REQUIRED ACTION => Go through the entries below and copy every line that holds the word "from".

****************

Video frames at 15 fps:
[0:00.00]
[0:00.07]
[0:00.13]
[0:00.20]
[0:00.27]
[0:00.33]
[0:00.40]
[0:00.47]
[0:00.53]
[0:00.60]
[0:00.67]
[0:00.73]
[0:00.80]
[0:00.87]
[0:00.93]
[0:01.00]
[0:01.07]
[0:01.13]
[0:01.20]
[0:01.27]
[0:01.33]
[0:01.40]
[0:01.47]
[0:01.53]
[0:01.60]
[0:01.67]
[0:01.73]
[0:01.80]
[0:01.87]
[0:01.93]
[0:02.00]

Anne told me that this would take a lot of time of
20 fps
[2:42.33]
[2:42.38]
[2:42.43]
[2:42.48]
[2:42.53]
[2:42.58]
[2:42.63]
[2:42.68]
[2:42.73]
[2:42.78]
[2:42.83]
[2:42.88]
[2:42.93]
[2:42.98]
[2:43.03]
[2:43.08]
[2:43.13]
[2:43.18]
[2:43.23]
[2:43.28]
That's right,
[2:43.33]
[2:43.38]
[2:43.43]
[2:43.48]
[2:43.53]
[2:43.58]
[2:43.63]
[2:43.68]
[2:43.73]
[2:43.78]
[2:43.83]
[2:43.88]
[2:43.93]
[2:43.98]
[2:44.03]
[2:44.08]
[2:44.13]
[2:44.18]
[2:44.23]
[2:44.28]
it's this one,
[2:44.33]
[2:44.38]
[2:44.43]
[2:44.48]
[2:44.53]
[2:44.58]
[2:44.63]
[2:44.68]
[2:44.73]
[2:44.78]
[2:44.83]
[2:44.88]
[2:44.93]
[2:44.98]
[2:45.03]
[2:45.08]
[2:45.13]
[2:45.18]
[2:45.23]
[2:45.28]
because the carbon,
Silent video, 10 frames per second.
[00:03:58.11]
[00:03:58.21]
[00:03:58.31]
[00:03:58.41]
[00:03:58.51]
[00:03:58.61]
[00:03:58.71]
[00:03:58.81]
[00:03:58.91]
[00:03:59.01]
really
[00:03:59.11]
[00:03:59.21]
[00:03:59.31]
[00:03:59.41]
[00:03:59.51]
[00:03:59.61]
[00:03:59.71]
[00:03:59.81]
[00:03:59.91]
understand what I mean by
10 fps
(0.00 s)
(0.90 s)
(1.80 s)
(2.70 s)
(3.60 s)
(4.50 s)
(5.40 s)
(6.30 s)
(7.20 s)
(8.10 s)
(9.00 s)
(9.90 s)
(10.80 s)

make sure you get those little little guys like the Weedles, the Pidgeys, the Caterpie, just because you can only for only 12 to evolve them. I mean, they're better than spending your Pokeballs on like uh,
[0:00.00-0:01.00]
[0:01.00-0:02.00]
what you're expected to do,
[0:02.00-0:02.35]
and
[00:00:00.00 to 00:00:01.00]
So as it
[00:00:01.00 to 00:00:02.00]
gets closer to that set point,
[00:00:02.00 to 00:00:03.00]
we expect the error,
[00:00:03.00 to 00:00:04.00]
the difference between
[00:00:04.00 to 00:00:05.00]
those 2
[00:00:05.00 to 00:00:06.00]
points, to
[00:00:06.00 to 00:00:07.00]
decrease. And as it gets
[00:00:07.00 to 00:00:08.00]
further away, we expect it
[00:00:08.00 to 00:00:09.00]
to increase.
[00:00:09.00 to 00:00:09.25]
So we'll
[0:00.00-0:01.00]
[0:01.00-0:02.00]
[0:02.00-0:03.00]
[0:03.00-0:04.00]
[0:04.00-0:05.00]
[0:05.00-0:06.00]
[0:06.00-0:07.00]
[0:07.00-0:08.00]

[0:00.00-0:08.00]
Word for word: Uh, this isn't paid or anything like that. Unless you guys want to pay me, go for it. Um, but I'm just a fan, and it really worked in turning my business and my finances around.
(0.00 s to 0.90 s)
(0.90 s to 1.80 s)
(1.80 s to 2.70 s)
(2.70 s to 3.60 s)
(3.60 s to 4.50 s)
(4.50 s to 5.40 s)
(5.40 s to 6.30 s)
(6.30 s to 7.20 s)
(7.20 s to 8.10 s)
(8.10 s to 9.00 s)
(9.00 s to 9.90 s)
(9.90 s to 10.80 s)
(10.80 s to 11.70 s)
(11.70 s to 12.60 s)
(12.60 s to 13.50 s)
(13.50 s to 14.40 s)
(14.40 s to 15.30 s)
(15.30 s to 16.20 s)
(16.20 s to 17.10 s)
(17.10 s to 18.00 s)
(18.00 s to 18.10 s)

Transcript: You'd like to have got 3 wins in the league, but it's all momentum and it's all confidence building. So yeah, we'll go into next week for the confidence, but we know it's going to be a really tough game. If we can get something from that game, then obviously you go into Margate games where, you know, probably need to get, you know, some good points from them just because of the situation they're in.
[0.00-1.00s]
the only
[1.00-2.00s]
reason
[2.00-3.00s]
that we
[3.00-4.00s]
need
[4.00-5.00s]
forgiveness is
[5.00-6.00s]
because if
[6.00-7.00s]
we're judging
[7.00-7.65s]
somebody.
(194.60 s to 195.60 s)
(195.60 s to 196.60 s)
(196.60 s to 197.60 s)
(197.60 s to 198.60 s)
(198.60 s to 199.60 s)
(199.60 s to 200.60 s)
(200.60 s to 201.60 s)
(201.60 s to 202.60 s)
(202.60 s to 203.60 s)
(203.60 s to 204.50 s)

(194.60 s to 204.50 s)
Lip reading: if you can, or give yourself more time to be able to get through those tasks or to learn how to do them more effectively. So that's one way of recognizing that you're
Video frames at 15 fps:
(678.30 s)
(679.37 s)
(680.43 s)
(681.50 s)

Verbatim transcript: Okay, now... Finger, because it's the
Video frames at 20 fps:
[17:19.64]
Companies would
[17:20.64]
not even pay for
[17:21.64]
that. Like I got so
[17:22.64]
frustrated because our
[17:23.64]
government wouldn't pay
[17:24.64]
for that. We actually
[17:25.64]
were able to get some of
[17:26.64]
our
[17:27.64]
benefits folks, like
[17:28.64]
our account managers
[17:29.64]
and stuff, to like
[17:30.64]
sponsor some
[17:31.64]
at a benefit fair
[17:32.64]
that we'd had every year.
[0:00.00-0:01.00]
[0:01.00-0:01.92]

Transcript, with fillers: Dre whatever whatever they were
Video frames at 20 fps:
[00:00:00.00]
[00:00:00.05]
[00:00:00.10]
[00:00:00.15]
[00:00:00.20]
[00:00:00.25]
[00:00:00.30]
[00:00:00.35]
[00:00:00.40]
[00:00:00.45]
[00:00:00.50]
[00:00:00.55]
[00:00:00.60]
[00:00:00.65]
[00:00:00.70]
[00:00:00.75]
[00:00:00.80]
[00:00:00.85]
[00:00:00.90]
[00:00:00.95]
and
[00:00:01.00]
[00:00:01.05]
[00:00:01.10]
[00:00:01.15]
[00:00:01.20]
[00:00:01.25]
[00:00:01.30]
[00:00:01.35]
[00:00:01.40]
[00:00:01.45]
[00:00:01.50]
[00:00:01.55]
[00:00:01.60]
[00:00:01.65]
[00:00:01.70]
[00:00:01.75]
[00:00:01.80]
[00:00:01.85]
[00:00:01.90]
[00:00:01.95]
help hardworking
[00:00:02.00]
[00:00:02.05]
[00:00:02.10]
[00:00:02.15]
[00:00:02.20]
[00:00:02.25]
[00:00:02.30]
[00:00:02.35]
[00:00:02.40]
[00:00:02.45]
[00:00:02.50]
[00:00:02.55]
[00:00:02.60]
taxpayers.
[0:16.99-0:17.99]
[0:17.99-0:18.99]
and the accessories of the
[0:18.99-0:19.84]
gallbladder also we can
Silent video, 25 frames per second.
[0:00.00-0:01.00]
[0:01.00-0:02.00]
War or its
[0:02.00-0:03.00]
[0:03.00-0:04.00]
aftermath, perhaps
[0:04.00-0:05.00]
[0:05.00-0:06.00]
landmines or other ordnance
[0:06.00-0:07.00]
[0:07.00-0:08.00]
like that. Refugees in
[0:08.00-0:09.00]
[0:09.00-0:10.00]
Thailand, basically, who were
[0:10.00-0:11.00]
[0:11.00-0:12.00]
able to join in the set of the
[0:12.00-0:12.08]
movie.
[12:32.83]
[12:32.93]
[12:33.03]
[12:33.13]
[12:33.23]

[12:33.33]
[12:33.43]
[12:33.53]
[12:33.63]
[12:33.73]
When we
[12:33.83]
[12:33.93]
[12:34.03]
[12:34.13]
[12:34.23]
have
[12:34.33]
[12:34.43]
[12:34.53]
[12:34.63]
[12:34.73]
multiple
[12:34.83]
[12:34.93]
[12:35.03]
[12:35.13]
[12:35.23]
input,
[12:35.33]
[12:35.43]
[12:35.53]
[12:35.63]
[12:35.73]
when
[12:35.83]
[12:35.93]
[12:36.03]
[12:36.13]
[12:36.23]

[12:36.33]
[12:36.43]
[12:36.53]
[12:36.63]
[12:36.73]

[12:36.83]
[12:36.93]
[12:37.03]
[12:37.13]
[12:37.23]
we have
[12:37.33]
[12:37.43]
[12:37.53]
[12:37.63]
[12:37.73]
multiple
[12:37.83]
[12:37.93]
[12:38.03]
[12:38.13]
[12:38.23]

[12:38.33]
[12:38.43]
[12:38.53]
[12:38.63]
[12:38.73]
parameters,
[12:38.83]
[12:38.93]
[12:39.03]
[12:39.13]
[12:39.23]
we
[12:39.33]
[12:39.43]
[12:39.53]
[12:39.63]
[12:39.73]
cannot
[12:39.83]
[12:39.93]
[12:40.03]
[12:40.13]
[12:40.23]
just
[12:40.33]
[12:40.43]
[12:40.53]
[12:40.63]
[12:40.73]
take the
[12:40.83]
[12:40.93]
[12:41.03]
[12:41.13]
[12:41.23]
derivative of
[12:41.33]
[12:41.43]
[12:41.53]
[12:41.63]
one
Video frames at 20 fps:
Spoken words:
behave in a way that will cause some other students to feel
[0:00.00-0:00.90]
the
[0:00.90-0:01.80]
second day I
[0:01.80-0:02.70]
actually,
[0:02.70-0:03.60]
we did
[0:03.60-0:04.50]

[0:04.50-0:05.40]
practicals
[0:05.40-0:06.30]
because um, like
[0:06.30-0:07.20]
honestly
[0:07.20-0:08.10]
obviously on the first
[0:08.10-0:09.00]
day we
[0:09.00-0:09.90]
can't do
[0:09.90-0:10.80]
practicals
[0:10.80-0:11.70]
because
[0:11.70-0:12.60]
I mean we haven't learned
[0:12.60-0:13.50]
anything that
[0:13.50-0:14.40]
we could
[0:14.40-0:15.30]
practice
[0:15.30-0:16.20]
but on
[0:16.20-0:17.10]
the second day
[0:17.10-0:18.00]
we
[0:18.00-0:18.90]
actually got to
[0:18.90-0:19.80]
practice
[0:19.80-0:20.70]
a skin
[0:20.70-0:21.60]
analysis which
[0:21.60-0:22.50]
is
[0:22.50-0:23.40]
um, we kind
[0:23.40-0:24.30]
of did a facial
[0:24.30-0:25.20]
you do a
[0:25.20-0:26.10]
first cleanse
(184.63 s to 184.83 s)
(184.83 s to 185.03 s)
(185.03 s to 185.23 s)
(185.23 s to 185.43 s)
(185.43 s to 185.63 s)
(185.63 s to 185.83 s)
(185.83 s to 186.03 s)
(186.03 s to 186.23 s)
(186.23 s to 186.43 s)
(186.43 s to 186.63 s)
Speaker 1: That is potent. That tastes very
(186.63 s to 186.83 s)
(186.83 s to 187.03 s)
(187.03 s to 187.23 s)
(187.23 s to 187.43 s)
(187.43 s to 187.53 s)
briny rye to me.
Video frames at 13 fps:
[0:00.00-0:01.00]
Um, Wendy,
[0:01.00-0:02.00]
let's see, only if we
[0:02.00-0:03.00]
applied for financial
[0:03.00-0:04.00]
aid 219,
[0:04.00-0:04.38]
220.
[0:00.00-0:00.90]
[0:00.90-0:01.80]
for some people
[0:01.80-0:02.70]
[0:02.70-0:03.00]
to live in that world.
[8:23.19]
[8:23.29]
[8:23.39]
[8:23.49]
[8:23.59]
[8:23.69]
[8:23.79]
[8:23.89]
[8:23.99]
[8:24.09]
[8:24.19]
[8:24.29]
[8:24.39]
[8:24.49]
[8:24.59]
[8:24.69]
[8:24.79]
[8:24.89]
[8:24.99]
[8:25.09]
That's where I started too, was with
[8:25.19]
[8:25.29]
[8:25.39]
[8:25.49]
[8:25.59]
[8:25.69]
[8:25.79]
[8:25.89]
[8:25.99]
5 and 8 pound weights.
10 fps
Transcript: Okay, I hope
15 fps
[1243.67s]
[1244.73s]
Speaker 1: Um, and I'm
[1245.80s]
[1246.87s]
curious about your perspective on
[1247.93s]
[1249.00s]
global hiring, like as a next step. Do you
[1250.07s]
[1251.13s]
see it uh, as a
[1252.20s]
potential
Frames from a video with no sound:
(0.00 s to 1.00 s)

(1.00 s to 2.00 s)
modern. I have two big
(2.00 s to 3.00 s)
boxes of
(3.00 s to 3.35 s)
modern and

****************

SOLUTION TO THE EXERCISE =>
Transcript: You'd like to have got 3 wins in the league, but it's all momentum and it's all confidence building. So yeah, we'll go into next week for the confidence, but we know it's going to be a really tough game. If we can get something from that game, then obviously you go into Margate games where, you know, probably need to get, you know, some good points from them just because of the situation they're in.
Frames from a video with no sound:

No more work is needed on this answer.